R-Point
Belle de nuit en Ao Daï...
Aficionados du cinéma d’horreur/d’épouvante dans ma prime jeunesse cinéphage, j’avoue que celui-ci me laisse désormais un peu froid. R-Point fait exception car il n’abuse pas d’effets et fait appel à l’intelligence du spectateur. Koon Soo-chang, réalisateur et scénariste, montre son savoir-faire avec une petite dizaine d’acteurs, une grande batisse abandonnée et quelques paysages de brousse.
Après les succès de Silmido et de Taegukgi, les films de guerre ont le vent en poupe en Corée. R-Point n’a pas atteint les scores faramineux du précédent, mais les moyens et le public visés ne sont pas les mêmes. Le choix de situer l’action lors de guerre du Vietnam n’est sans doute pas étranger à l’engagement sud-coréen en Irak auprès des américains. Les coréens leur avaient déjà rendu la politesse au vietnam, dette de sang de la guerre de Corée oblige.
Des soldats coréens sont envoyés en mission de secours à quelques jours de leur libération. Un message radio d’une section coréenne disparue il y a plusieurs mois au R-Point a été captée. L’objectif de cette nouvelle mission sera d’en rechercher les survivants.
La zone nommée R-Point a ceci de spéciale qu’elle n’est pas occupée par le Viêt-cong. Elle a été anciennement le lieu d’un massacre de civils lors d’une invasion par les militaires chinois, perfide albion du Vietnam. Depuis lors, les hommes qui y entrent et ont du sang sur les mains sont condamnés. L’esprit du lieu est une jeune vietnamienne vêtue de l’ao dai traditionnelle, qui a vécu à l’époque de la présence française.

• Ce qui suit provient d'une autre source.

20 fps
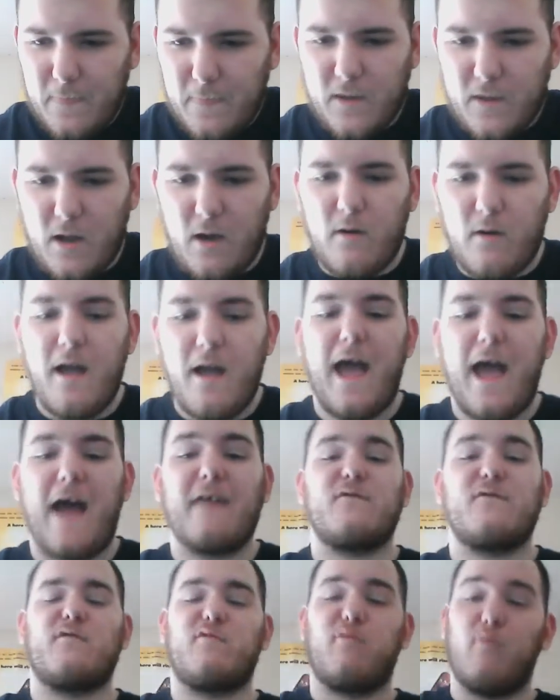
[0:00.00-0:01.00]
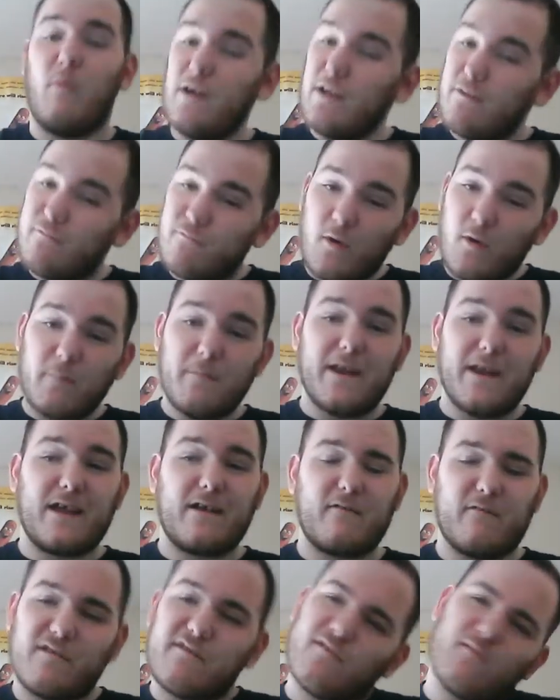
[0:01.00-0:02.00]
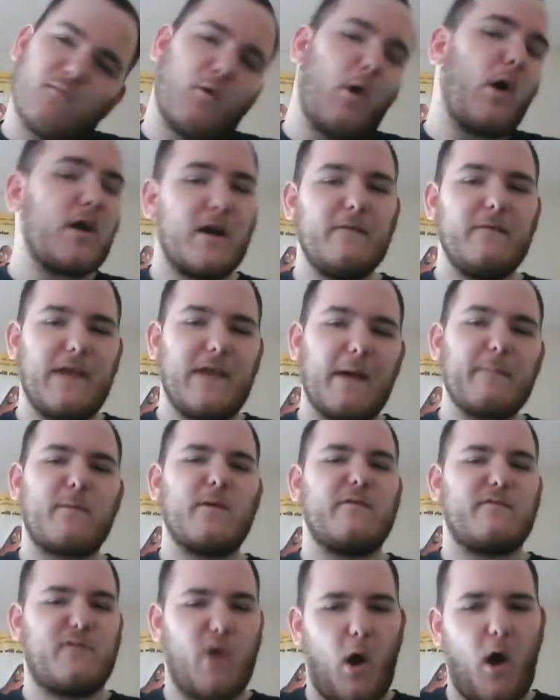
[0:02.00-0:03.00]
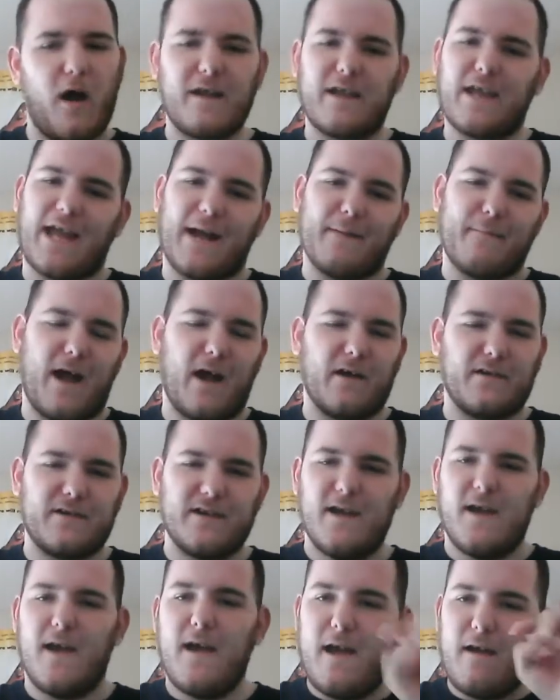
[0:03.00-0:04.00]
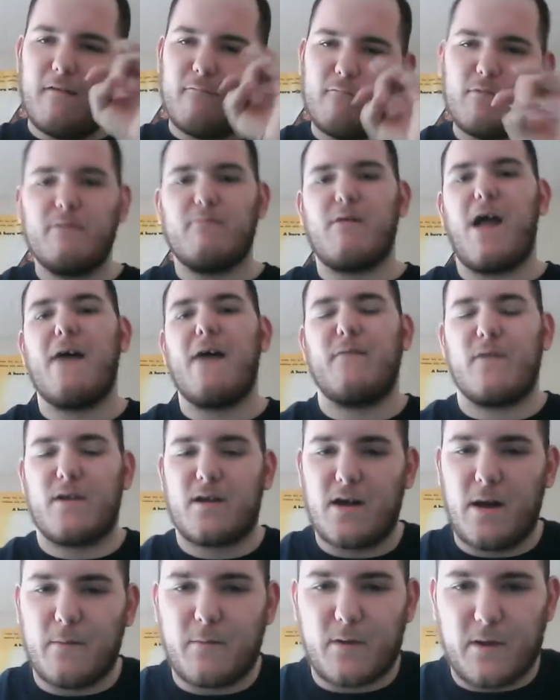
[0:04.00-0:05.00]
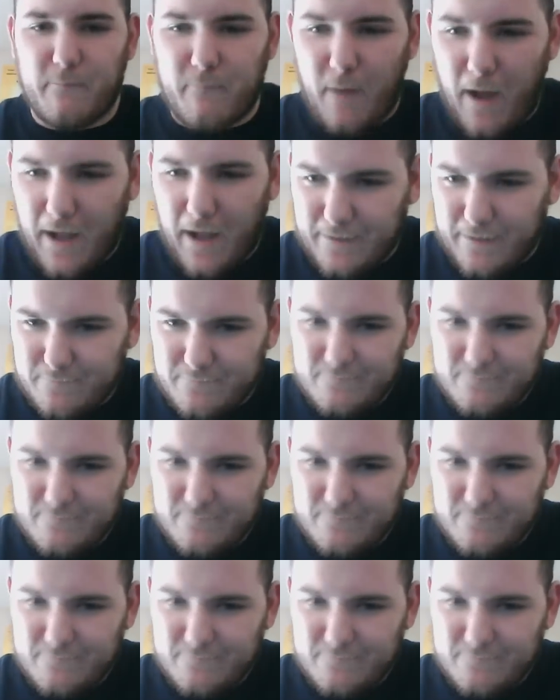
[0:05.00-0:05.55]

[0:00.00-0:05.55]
So, after 24 minutes, which is longer than the episode I'm talking about, we wrap this up. Goodbye.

L’aspect purement militaire du film aurait mérité d’être un peu plus réaliste. On a parfois du mal à juger crédibles certains comportements de ces soldats engagés dans une mission de guerre. Ce qui, il est vrai, facilite le travail du réalisateur et ne devrait pas gêner le plus grand nombre. Un de ses autres points faibles réside dans sa musique grandiloquente. Un défaut qu’il partageait avec nombre de films présentés à Udine.
En revanche, le réalisateur évite avec raison l’abus d’effets de surprise, qui à mon goût tombent bien trop souvent à plat dans ce genre de film. Les effets gores sont également limités. R-Point pourrait donc décevoir les amateurs du genre. Koon Soo-chang privilégie l’approche psychologique.

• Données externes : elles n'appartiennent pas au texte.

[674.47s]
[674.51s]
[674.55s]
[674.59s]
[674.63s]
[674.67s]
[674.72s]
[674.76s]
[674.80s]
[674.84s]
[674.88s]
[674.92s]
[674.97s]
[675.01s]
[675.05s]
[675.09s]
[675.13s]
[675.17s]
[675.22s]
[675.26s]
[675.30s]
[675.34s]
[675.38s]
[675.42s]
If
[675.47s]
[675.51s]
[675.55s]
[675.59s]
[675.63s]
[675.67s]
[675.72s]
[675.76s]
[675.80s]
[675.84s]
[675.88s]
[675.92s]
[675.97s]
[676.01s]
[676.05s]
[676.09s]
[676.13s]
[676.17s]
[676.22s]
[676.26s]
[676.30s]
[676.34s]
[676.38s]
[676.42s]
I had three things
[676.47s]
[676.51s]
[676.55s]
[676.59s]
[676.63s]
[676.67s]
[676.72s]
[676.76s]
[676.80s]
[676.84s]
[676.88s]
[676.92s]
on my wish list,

Le réalisateur ne cherche pas à manipuler le spectateur, mais fait appel à son intelligence. A l’image des personnages du film, il est petit à petit amené à ne plus prendre pour argent comptant ce qu’il a devant les yeux. La méfiance s’installe chez ces soldats : le soldat qui est devant lui, est-ce fantôme ou un camarade qui a été possédé ?
Le climax est un modèle du genre. D’une part, le scénario aboutit à son dénouement inéluctable. Et de l’autre, la tension qui s’est accumulée tout au long du film se libère dans une explosion de bruits, de musique et d’images. Elle cloue le spectateur sur son siège.

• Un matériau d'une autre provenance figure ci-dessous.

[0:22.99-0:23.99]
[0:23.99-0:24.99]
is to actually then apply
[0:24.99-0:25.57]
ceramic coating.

De la guerre comme une psychose collective qui pousse les êtres humains à s’assassiner les uns les autres. Le message ainsi délivré par le film n’est pas non plus étranger à mon goût pour celui-ci.
Présenté au cours du 7ème Far East Film Festival d’Udine, R-Point est notamment disponible en DVD coréen sous-titré anglais.